▶ _Work instructions_
Give back the lines below verbatim, omitting all pictures.

▶ _Task data_
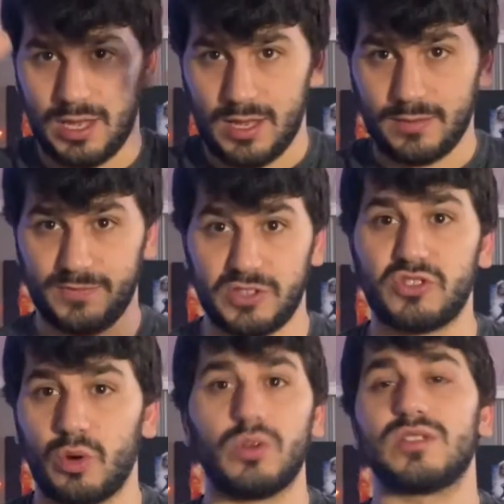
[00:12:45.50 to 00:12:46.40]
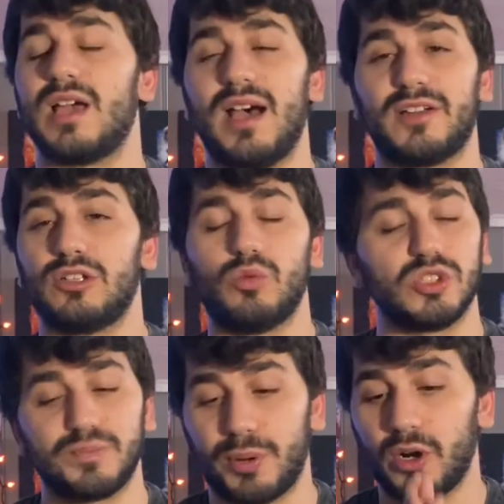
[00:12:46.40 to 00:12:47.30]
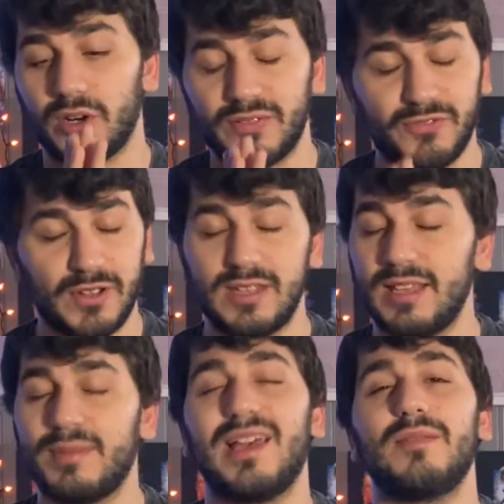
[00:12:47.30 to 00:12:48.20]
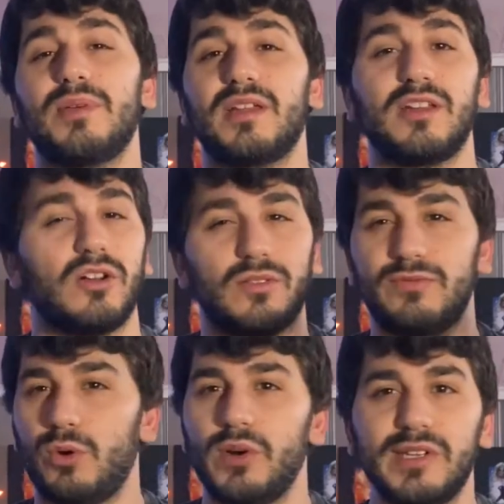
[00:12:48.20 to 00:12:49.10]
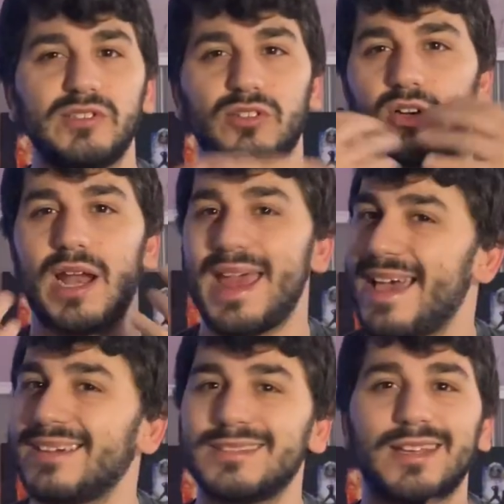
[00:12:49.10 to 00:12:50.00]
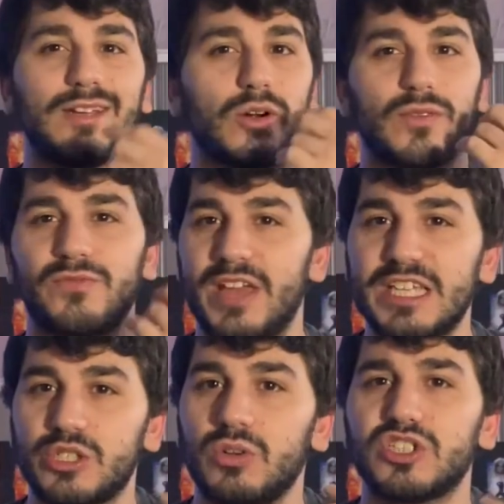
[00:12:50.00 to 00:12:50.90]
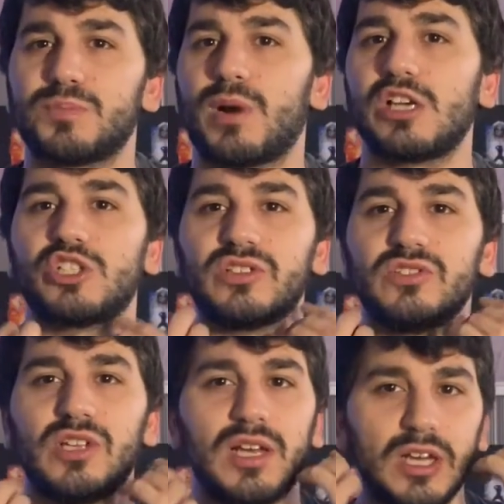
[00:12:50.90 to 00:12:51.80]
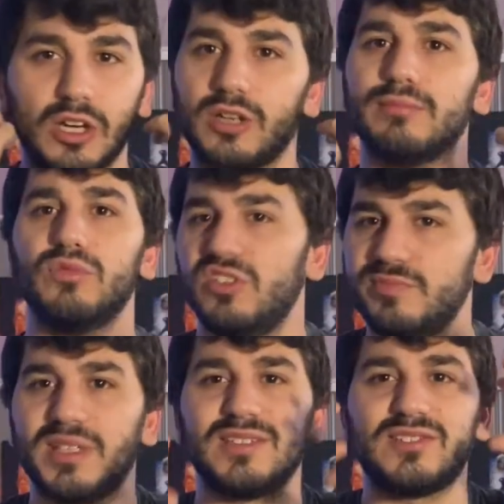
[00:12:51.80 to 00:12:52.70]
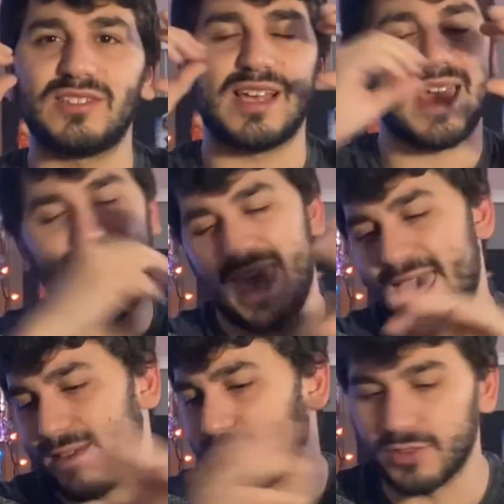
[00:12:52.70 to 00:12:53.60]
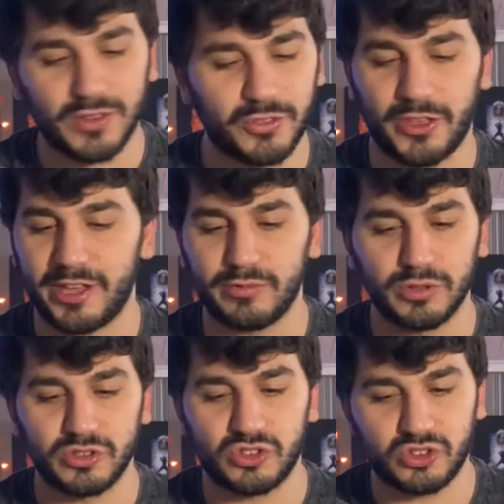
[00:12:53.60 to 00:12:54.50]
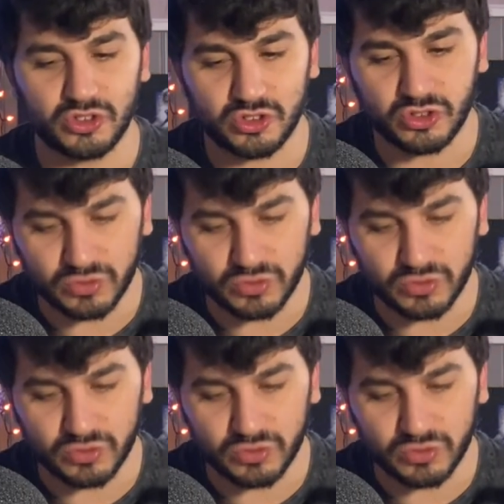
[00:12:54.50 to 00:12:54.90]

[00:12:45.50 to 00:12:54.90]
Ahsoka Tano was perfect, in my opinion. Her voice, her acting, her facial expressions, her movements, everything was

▶ _Exercise output_
[00:12:45.50 to 00:12:46.40]
[00:12:46.40 to 00:12:47.30]
[00:12:47.30 to 00:12:48.20]
[00:12:48.20 to 00:12:49.10]
[00:12:49.10 to 00:12:50.00]
[00:12:50.00 to 00:12:50.90]
[00:12:50.90 to 00:12:51.80]
[00:12:51.80 to 00:12:52.70]
[00:12:52.70 to 00:12:53.60]
[00:12:53.60 to 00:12:54.50]
[00:12:54.50 to 00:12:54.90]

[00:12:45.50 to 00:12:54.90]
Ahsoka Tano was perfect, in my opinion. Her voice, her acting, her facial expressions, her movements, everything was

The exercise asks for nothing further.